◆ Exercise description
Could you give the data that follows again exactly, without its pictures?

^^^^^^^^

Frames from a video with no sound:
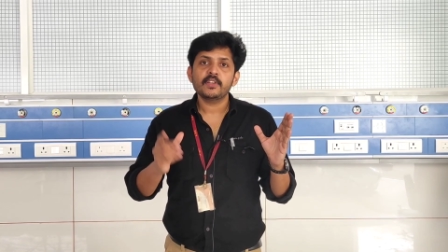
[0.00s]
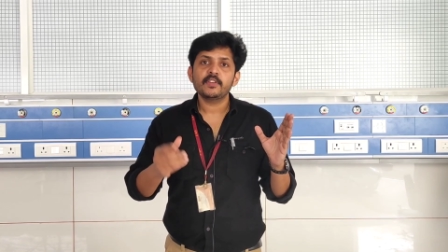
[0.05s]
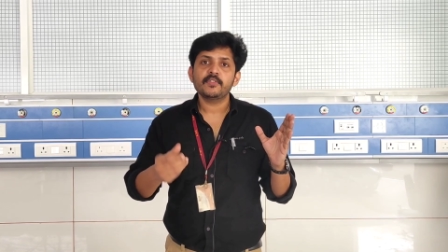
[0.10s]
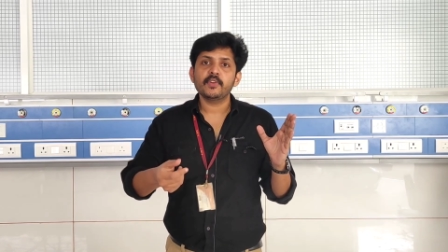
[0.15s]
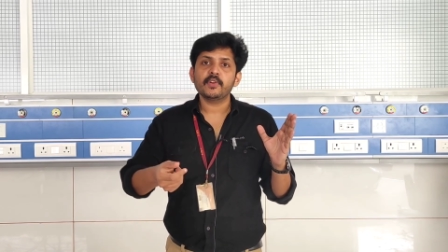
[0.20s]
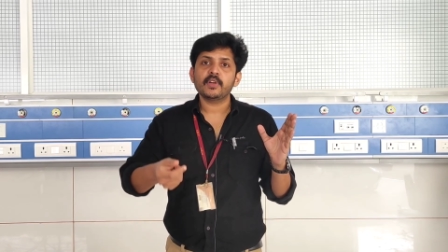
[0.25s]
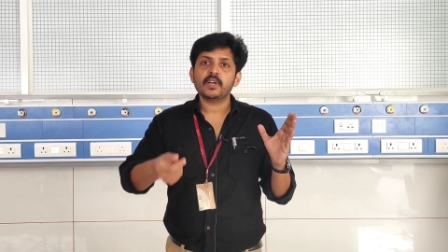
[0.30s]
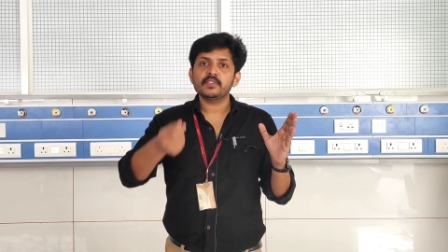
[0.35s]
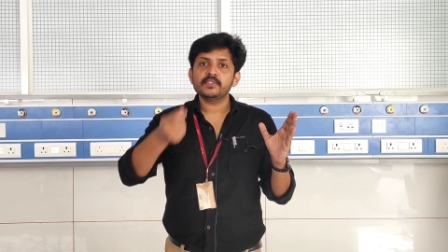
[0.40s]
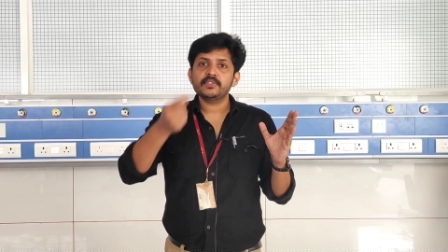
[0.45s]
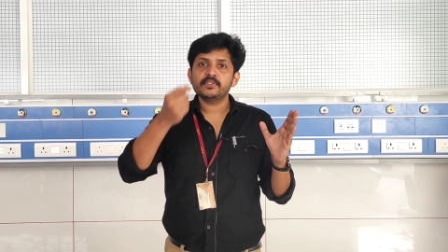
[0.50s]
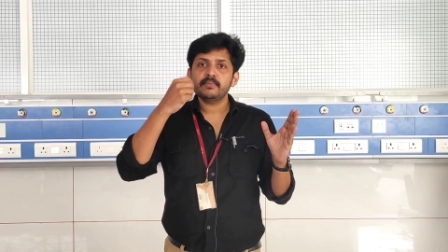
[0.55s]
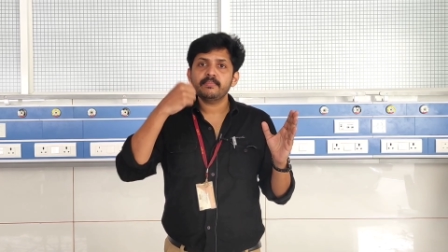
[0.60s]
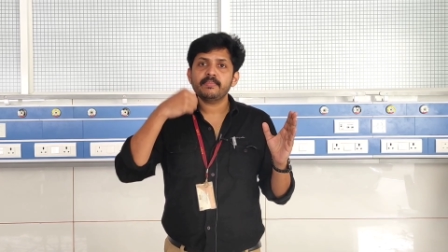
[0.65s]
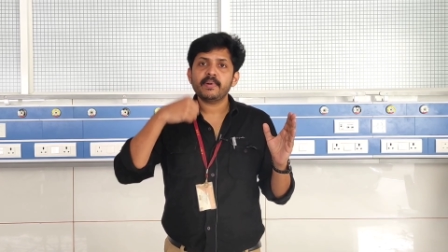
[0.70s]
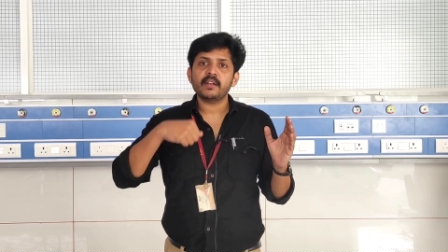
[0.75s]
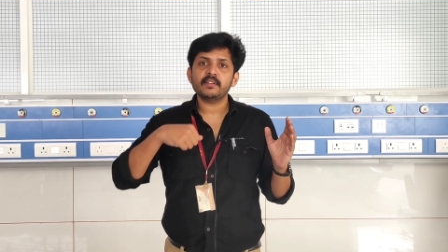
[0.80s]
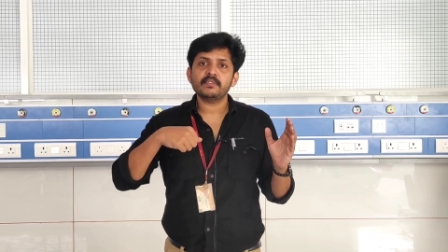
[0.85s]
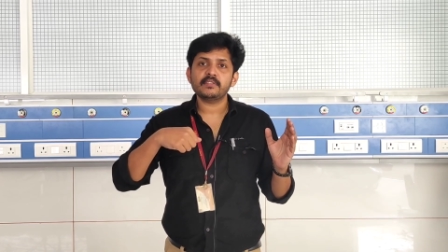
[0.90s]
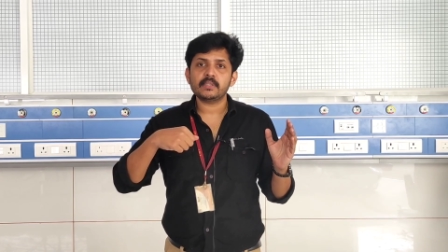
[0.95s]
If you consume
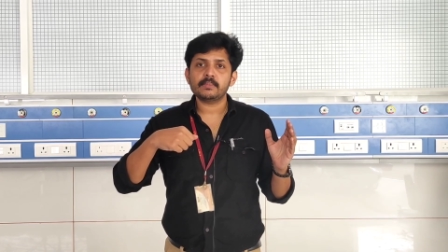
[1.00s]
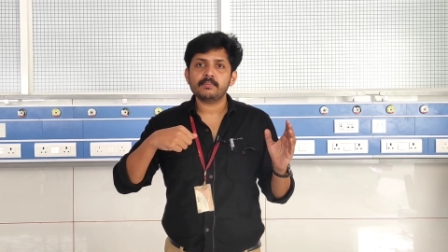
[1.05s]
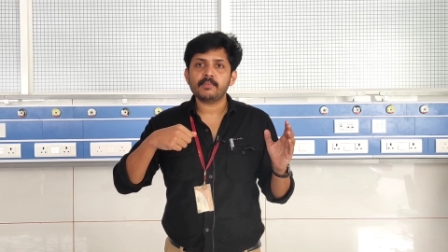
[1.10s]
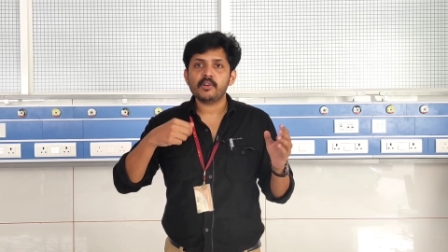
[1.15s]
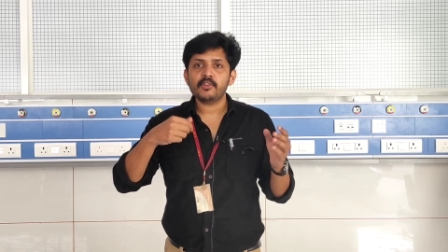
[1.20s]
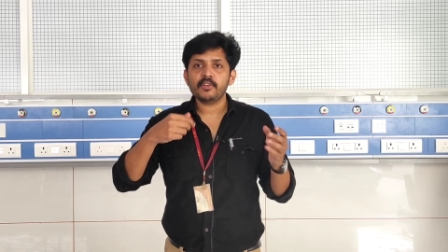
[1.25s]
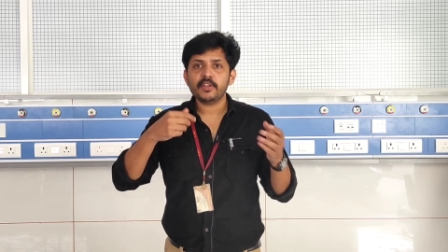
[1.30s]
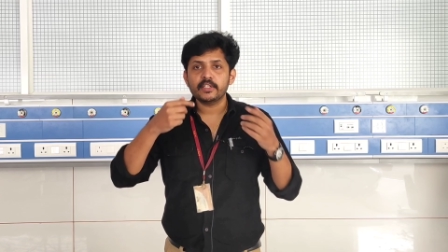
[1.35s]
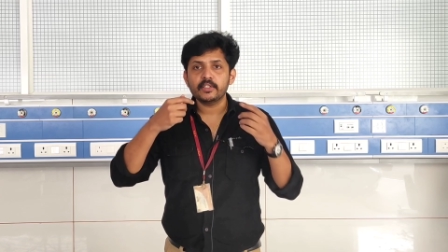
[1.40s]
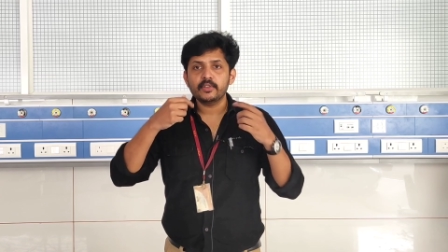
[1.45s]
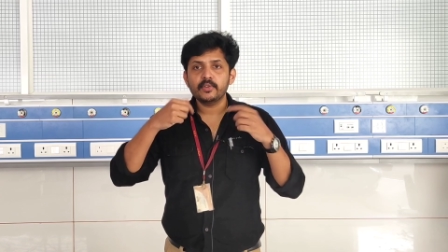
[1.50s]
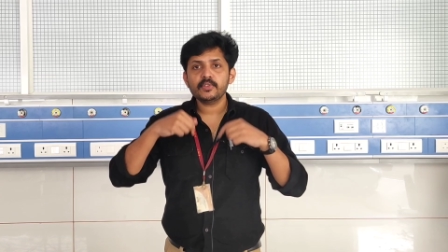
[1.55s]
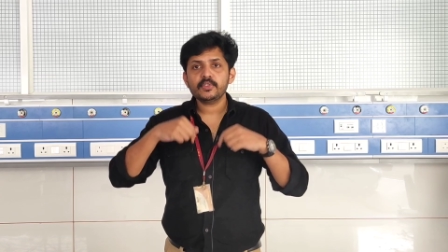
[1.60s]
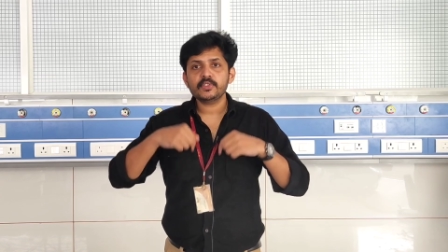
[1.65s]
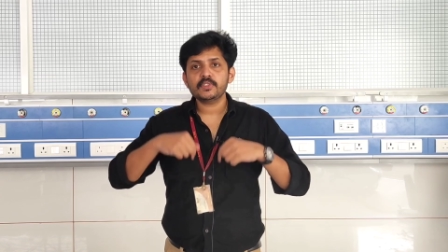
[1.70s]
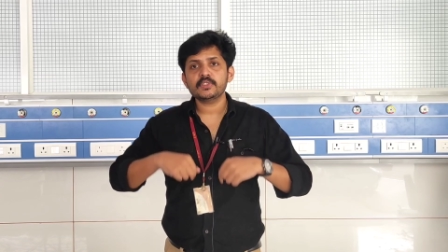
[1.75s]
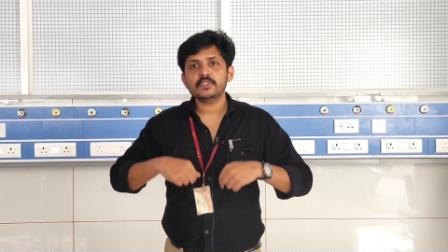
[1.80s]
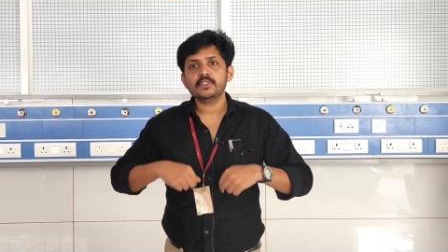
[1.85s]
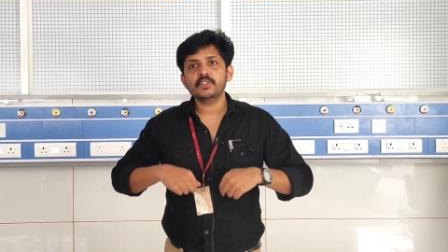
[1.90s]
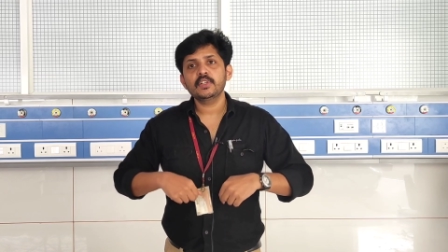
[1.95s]
paracetamol it
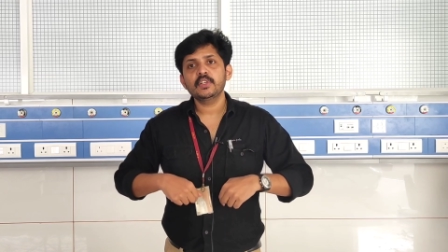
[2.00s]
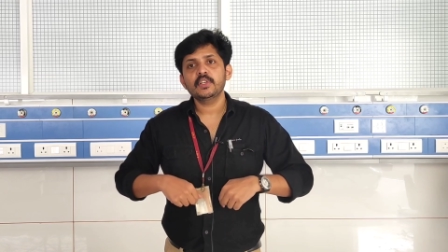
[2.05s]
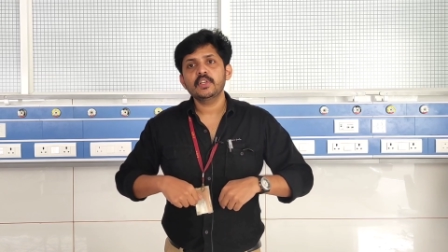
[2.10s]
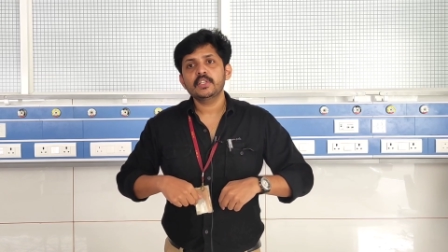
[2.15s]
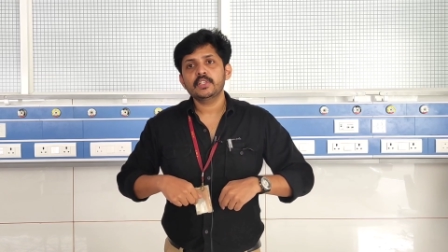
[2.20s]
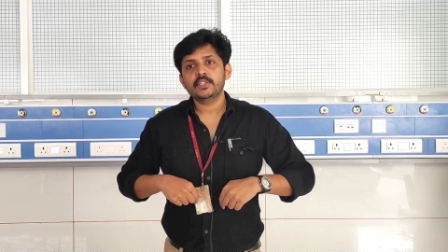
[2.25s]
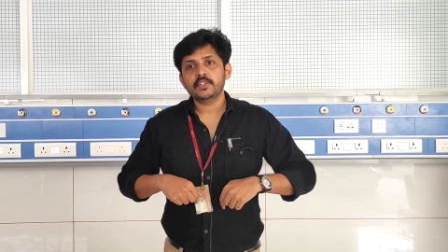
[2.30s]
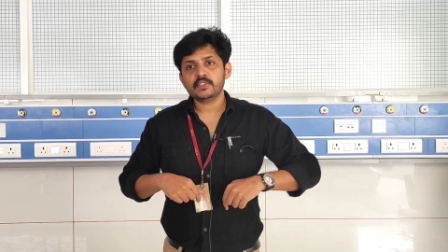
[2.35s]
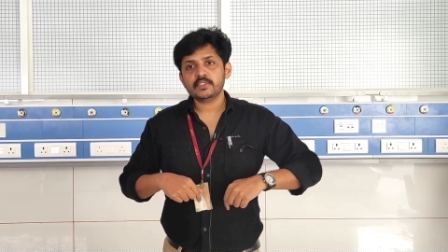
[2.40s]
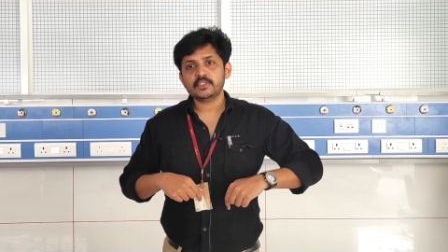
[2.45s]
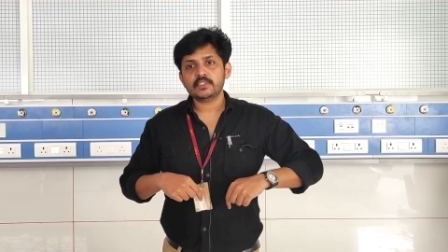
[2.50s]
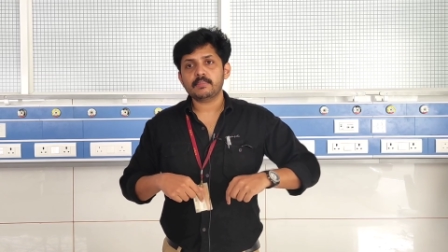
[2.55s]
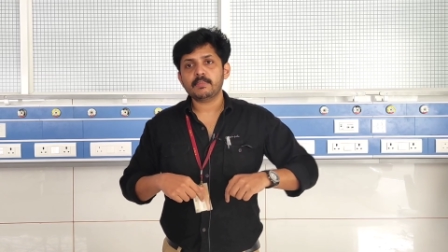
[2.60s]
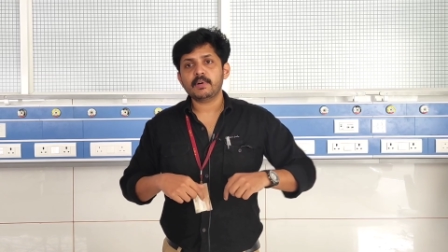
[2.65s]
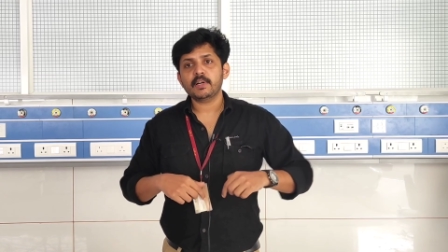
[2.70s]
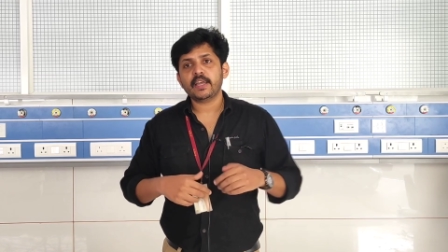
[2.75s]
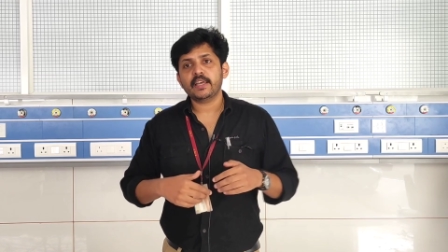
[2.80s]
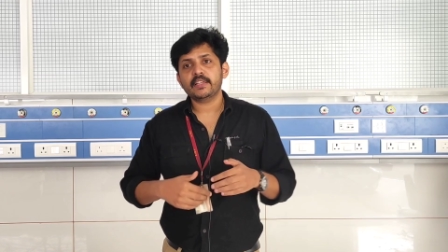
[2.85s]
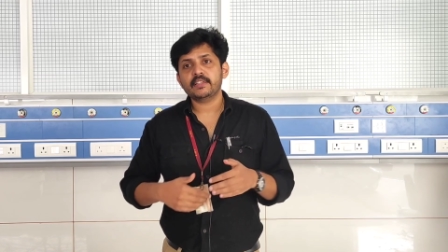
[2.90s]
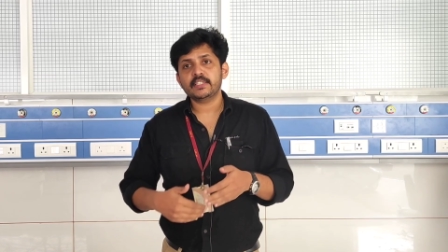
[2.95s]
goes to your
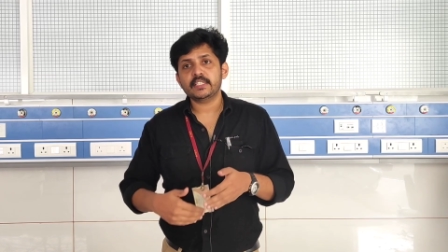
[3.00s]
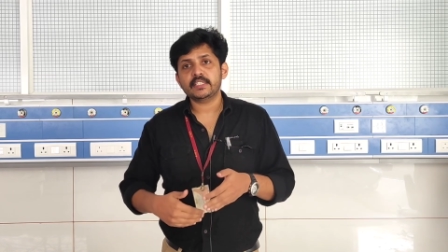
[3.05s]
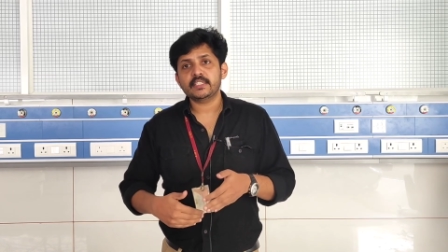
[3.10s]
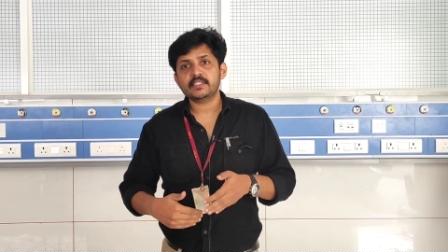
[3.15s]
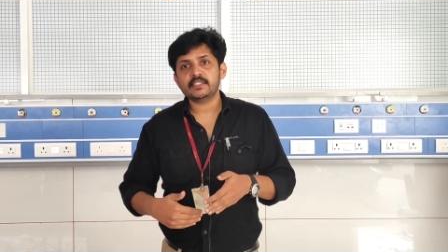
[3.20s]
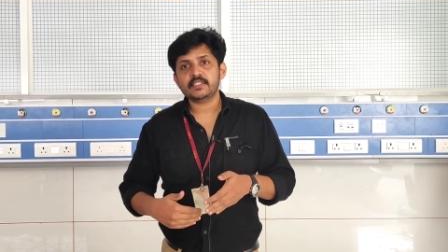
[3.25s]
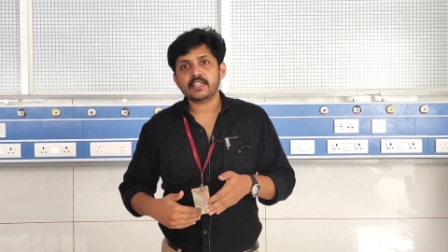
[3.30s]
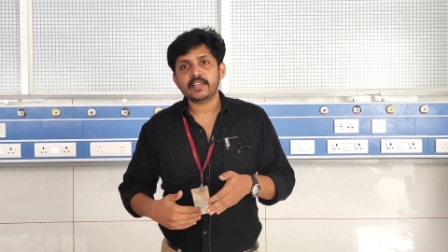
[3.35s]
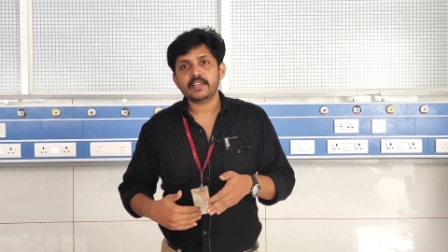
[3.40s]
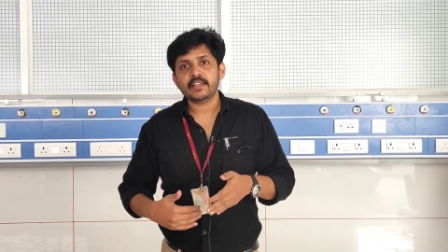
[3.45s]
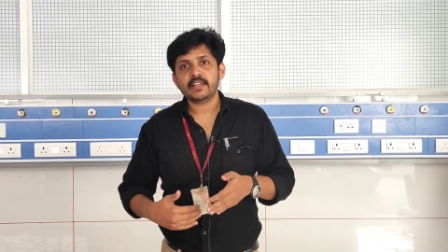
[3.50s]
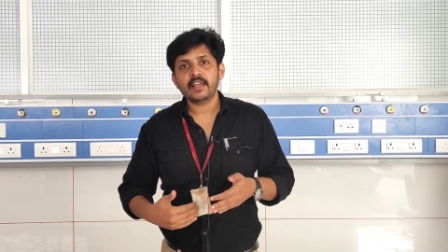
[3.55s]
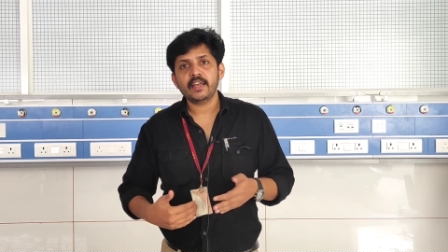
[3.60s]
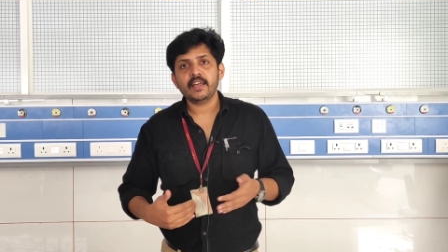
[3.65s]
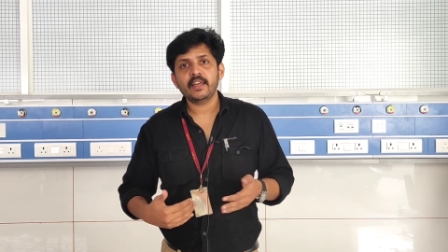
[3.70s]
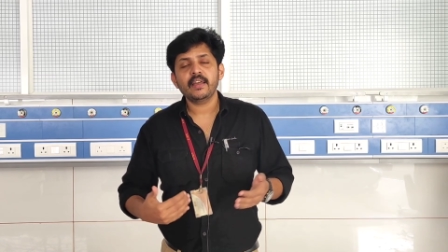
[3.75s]
stomach and intestine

^^^^^^^^

◆ Task response
Frames from a video with no sound:
[0.00s]
[0.05s]
[0.10s]
[0.15s]
[0.20s]
[0.25s]
[0.30s]
[0.35s]
[0.40s]
[0.45s]
[0.50s]
[0.55s]
[0.60s]
[0.65s]
[0.70s]
[0.75s]
[0.80s]
[0.85s]
[0.90s]
[0.95s]
If you consume
[1.00s]
[1.05s]
[1.10s]
[1.15s]
[1.20s]
[1.25s]
[1.30s]
[1.35s]
[1.40s]
[1.45s]
[1.50s]
[1.55s]
[1.60s]
[1.65s]
[1.70s]
[1.75s]
[1.80s]
[1.85s]
[1.90s]
[1.95s]
paracetamol it
[2.00s]
[2.05s]
[2.10s]
[2.15s]
[2.20s]
[2.25s]
[2.30s]
[2.35s]
[2.40s]
[2.45s]
[2.50s]
[2.55s]
[2.60s]
[2.65s]
[2.70s]
[2.75s]
[2.80s]
[2.85s]
[2.90s]
[2.95s]
goes to your
[3.00s]
[3.05s]
[3.10s]
[3.15s]
[3.20s]
[3.25s]
[3.30s]
[3.35s]
[3.40s]
[3.45s]
[3.50s]
[3.55s]
[3.60s]
[3.65s]
[3.70s]
[3.75s]
stomach and intestine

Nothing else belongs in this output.